Und dann kommen Sie nach Moria. Dieser Ort ist an Menschenverachtung kaum zu überbieten. Das ursprüngliche Militärcamp ist für 2600 Menschen ausgelegt. Zwischenzeitlich lebten rund 21000 Geflüchtete dort. Obwohl ich gar nicht ‚leben‘ sagen will. Das ist kein Leben. Teilweise schlafen die Menschen in Zelten, mit denen wir noch nicht mal auf ein Festival fahren würden. Wenn es regnet werden die Trampelpfade zu schlammigen Bächen. Wenn es heiß ist, heizen sich die Zelte bis zur Unerträglichkeit auf. Der Müll ist überall und stinkt bestialisch. Fließend Wasser gibt es nur wenige Stunden am Tag an zentralen Wasserstellen.

Und für alles in Moria muss sich angestellt werden. Für jede Mahlzeit steht man bis zu vier Stunden in der Schlange und wenn es schlecht läuft, was oft der Fall ist, dann gibt es zum Frühstück nur eine Orange, die oft auch noch verschimmelt ist. Alle sind ständig krank. Ich habe ein Kind getroffen, das Windpocken und Krätze gleichzeitig hatte, aber die Mutter keine Zeit hatte sich in die Schlange für das Krankenhaus anzustellen, weil sie in der Essensschlange für ihre anderen Kinder stehen musste.

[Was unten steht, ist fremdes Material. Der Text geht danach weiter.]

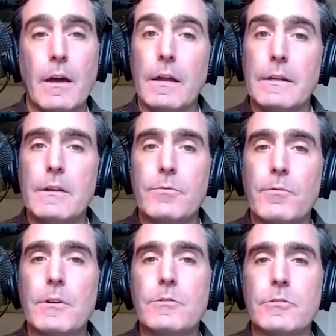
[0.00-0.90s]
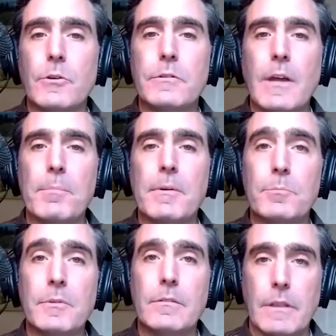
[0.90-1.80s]
ideas for future show topics,
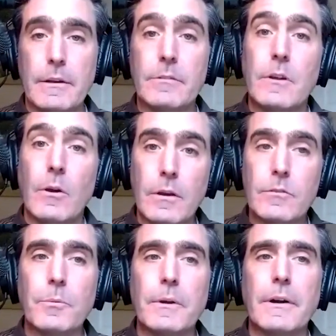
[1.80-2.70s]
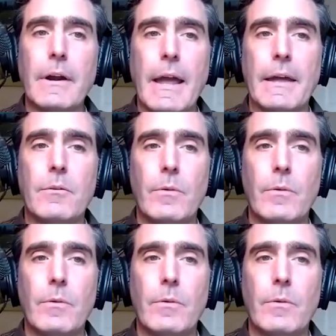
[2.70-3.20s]
please let us know on Twitter at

Das ist Europa im Jahre 2020.

Und während Griechenland die Corona bedingten Einreisebeschränkungen aufgehoben hat und den Tourismus heftig bewirbt, ist der Lockdown für Moria, bereits das fünfte Mal verlängert worden. So sieht struktureller Rassismus aus.

Gestern Nacht ist ein Mensch nach einem Konflikt in Moria langsam verblutet, weil der Krankenwagen zu lange brauchte. Sein Name war Karamoko und er kam aus dem Kongo. Nach 18 Uhr und an Wochenenden gibt es nämlich keine medizinische Versorgung in Moria.  Heute Mittag gab es deswegen Proteste, woraufhin die Polizei mit kompletter Kampfausrüstung Tränengas im Camp versprüht hat. Und Tränengas ist eine miese Nummer. Es wabert die engen Gassen zwischen den Zelten hindurch und dringt in die Container und Zelte.

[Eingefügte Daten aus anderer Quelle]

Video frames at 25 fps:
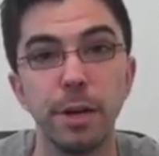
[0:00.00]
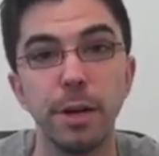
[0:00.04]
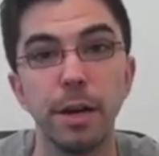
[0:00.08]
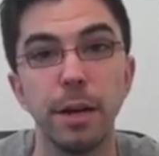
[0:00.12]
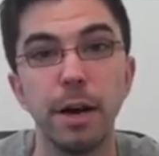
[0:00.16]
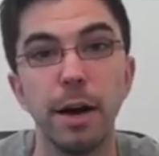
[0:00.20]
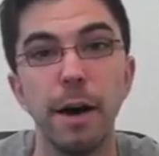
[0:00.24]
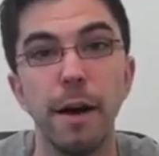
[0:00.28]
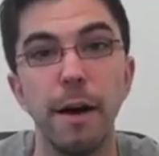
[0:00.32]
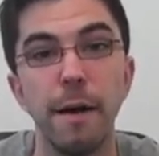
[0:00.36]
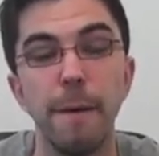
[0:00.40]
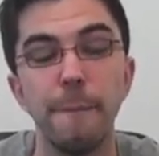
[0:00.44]

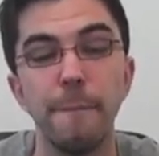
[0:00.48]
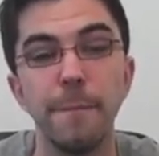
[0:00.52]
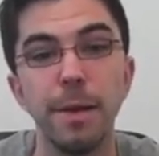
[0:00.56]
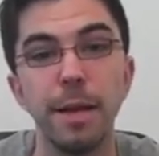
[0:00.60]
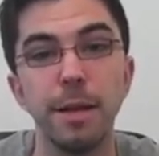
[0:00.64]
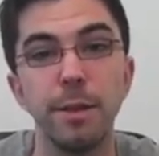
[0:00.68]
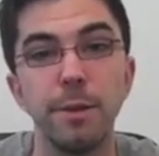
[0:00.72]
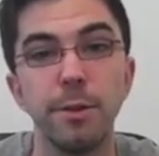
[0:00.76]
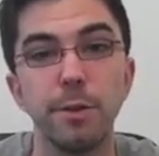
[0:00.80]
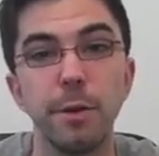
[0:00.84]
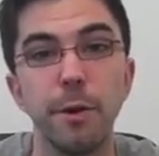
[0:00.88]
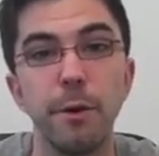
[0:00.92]

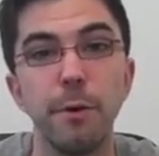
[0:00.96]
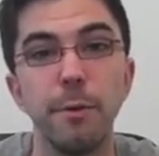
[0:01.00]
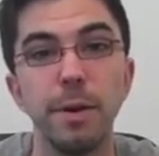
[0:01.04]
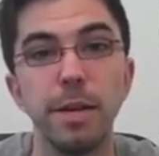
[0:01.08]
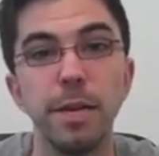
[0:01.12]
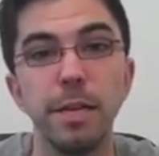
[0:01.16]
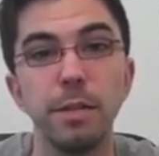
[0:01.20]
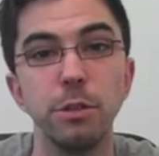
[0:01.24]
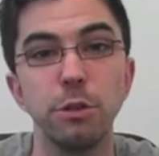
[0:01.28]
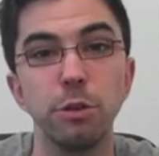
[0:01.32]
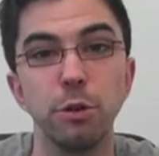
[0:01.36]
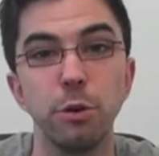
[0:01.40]
And so
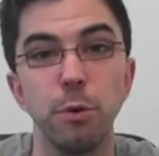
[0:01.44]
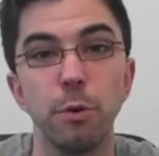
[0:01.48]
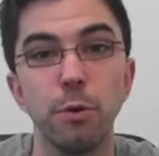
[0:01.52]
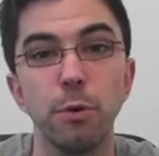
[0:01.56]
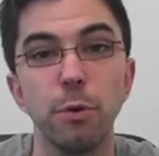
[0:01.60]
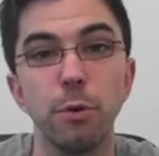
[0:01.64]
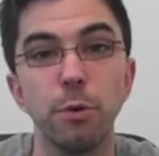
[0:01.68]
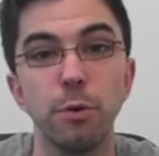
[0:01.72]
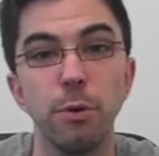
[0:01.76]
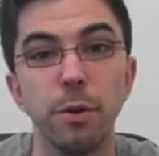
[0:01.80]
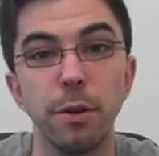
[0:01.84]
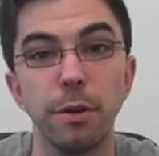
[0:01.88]
in
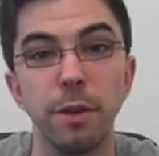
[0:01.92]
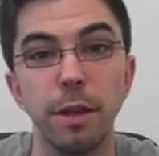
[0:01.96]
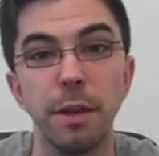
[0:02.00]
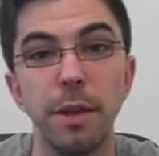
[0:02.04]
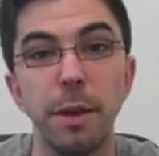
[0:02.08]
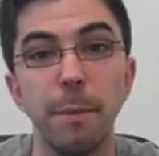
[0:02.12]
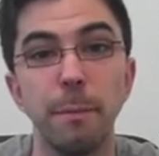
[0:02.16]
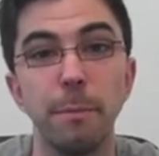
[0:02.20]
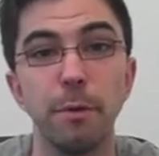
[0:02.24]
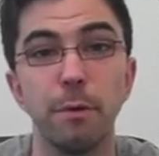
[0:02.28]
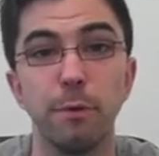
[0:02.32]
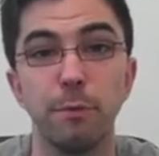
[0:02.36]
total, the
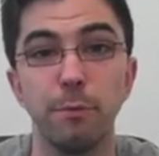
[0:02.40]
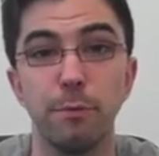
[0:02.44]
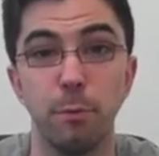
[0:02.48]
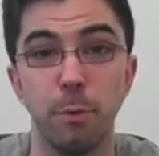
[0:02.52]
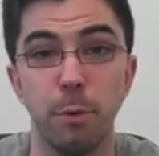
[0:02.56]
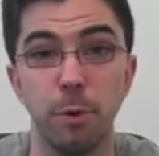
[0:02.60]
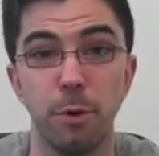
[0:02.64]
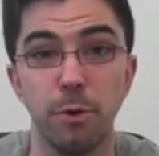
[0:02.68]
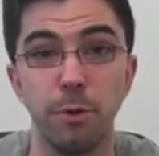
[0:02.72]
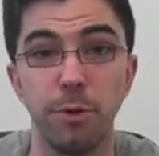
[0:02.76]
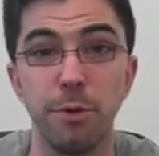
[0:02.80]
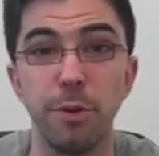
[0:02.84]
number of
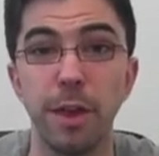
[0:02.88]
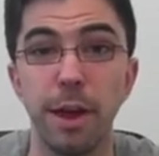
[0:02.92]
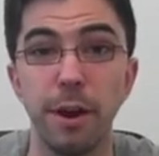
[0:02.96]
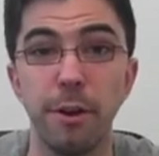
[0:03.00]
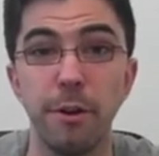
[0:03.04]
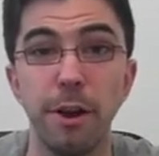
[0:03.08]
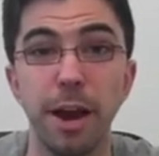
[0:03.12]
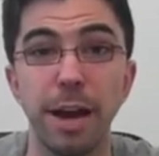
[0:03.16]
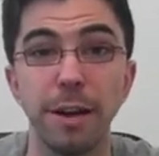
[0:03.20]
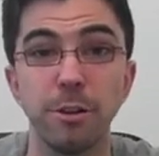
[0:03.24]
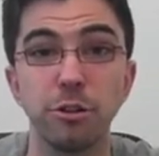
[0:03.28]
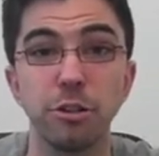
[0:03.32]
words that
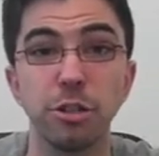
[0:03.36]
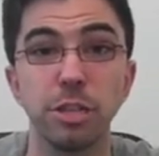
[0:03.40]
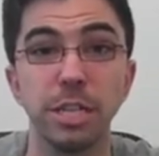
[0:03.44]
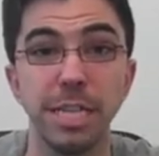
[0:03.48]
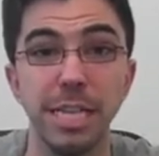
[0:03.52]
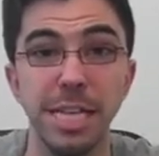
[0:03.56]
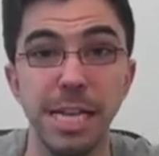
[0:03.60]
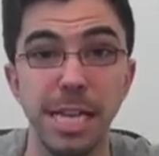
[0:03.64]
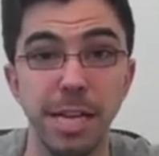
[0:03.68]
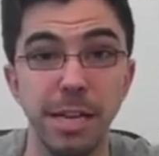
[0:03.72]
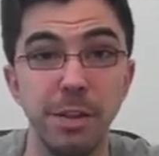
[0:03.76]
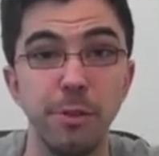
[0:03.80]
are actually
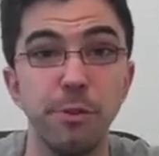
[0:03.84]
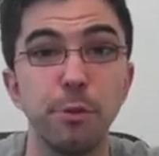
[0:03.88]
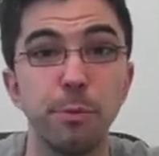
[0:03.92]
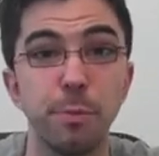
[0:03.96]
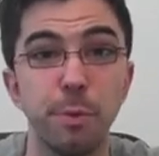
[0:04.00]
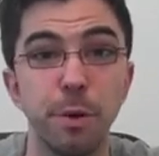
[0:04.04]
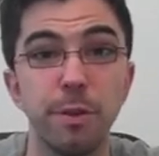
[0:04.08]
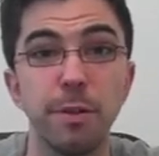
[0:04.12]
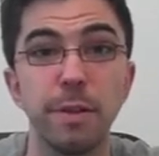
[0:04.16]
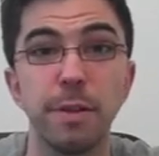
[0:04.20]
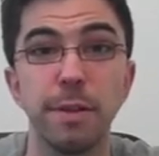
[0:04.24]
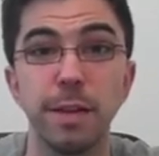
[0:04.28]
in your
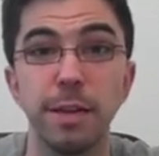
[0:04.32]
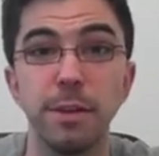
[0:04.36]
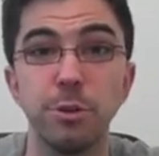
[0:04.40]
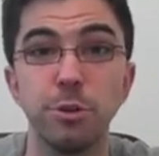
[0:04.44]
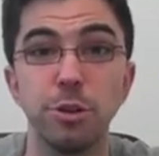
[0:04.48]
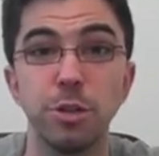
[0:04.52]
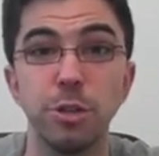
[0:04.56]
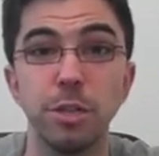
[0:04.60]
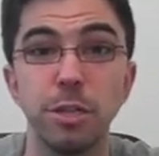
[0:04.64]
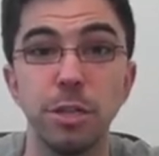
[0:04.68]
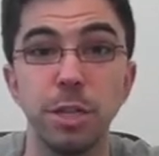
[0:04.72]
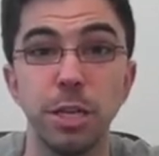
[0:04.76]

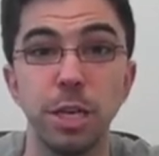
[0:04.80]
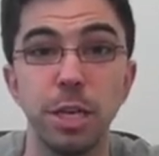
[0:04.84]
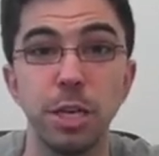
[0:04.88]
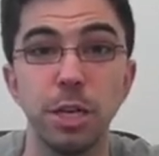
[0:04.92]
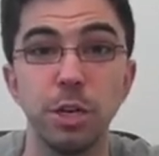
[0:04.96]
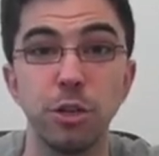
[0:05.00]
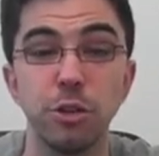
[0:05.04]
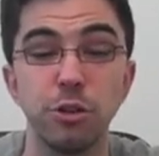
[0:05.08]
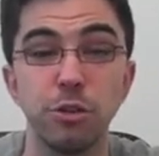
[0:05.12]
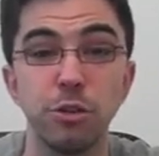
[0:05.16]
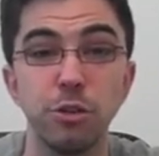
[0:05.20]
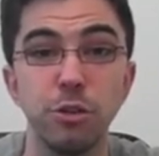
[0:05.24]
presentation
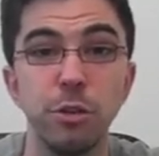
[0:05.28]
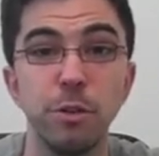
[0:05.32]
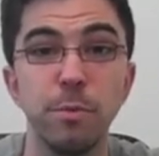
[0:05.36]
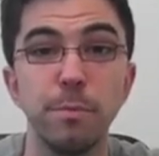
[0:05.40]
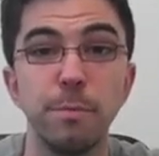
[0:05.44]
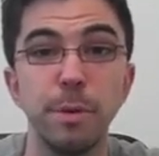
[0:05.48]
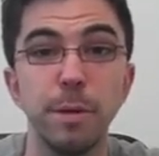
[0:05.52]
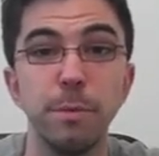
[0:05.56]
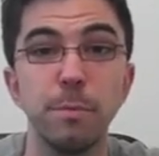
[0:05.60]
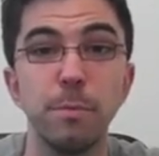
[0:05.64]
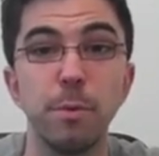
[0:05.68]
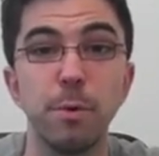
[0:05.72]
shouldn't
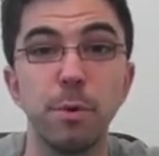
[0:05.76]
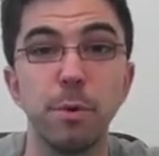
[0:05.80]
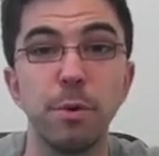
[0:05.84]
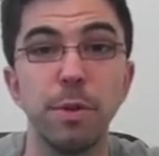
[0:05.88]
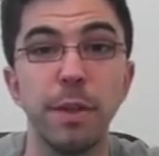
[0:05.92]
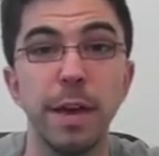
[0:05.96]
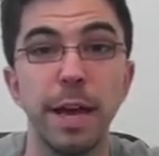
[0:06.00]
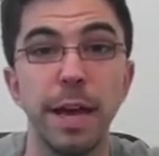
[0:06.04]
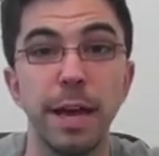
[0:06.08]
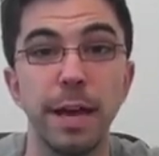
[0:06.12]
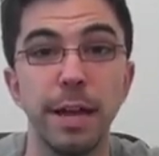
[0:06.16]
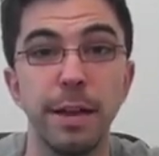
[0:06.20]
be more
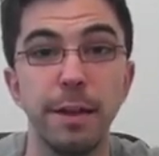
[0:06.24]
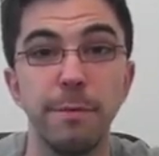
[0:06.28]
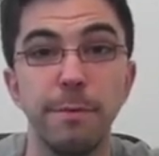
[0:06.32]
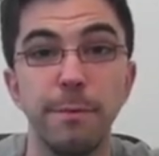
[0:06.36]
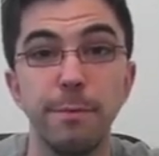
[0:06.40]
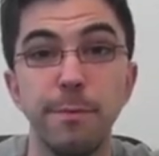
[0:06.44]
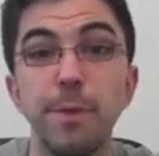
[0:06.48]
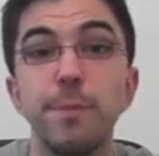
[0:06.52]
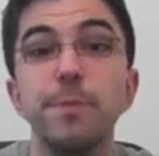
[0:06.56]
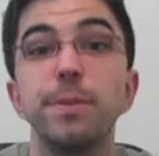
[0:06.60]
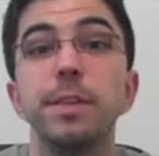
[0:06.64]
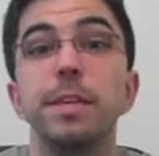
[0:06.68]
than
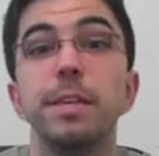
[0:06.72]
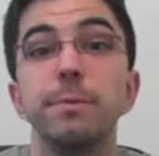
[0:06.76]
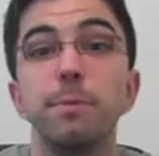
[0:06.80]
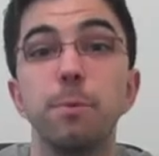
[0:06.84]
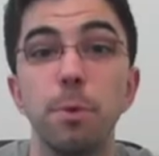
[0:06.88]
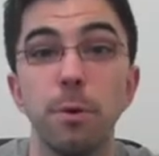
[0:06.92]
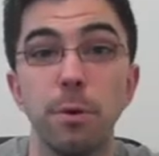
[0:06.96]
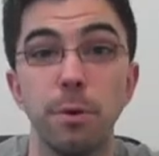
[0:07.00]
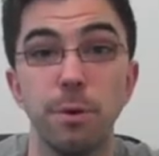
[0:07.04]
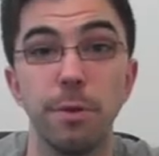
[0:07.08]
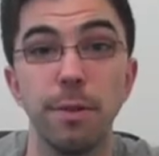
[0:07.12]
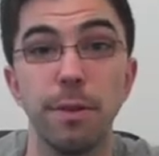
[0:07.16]
50
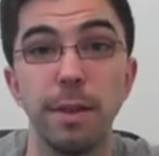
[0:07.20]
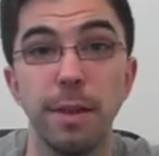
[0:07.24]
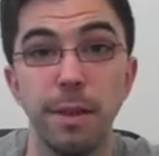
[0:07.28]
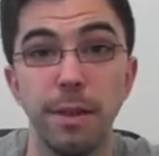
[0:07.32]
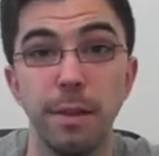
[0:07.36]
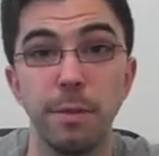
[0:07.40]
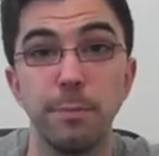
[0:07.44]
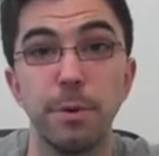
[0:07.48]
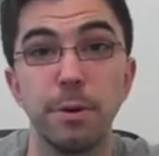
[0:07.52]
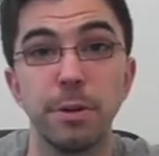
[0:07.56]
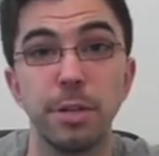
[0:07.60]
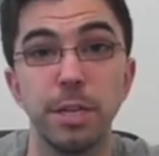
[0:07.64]
words in
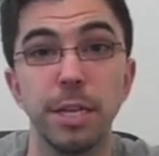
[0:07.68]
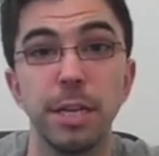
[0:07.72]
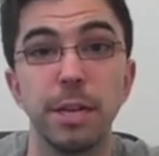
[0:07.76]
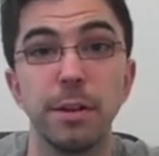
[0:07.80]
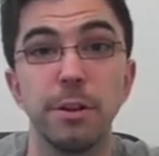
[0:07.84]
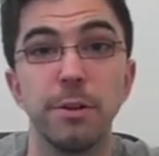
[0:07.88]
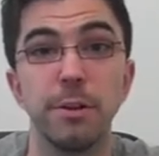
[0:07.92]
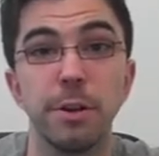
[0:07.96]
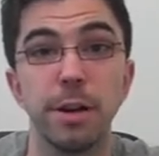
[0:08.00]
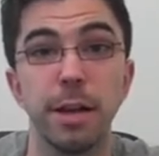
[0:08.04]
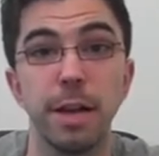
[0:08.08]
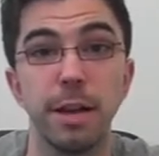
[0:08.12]
this
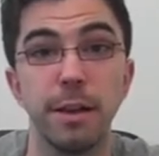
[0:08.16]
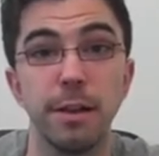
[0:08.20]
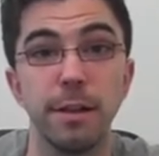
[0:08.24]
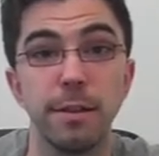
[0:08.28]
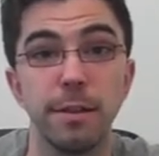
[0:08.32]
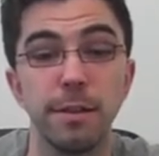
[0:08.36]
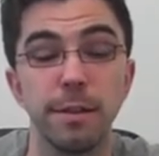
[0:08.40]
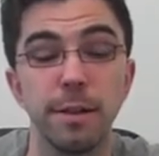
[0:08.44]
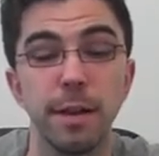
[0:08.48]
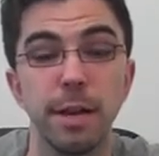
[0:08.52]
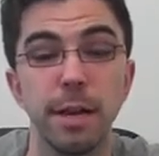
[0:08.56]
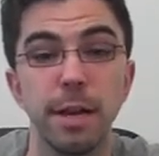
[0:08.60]
particular
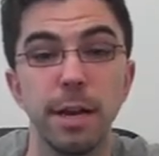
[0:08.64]
case.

Und das ist der Alltag von Menschen, die Schutz in Europa suchen.

Gestern habe ich noch mit einer Freundin in Moria geschrieben und ihr erzählt, dass ich hier heute Reden werde. Sie schrieb mir: „Please, tell Germany to help us. Please, we need help. Moria is hell. We have no security. We want freedom.“

Und heute erreichte mich während der Proteste in Moria folgende Nachricht: „I would rather live in a world of savages than humans. I regret being in this unfair world. It is better to live in a country of war than Moria where even dogs are more valued than us…”

Das ist derzeit die Situation auf und um Lesvos. Und das ist nur eine winzige Region an Europas Außengrenzen. Gar nicht zu reden von den täglichen Verbrechen auf der Balkanroute, bei Malta, im Zentralen Mittelmeer, in Libyschen Foltercamps. Die Festung Europa schotten sich mehr und mehr ab und will Flüchtende lieber Tod als in Europa sehen.

Und deshalb braucht es ein breites solidarisches Bündnis, das einen so immensen Druck auf die Politik ausübt, dass es unmöglich sein wird das Thema weiter totzuschweigen.

Wir fordern deshalb:

  • Die Evakuierung aller griechischen Lager
  • Ein Ende der Hotspot Politik
  • Ein Ende der Gewalt an den europäischen Außengrenzen
  • Ein Ende der Kriminalisierung von zivilen SeenotretterInnen
  • Sichere Fluchtrouten und Bewegungsfreiheit für alle.
  • Freedom of movement is everybodys right.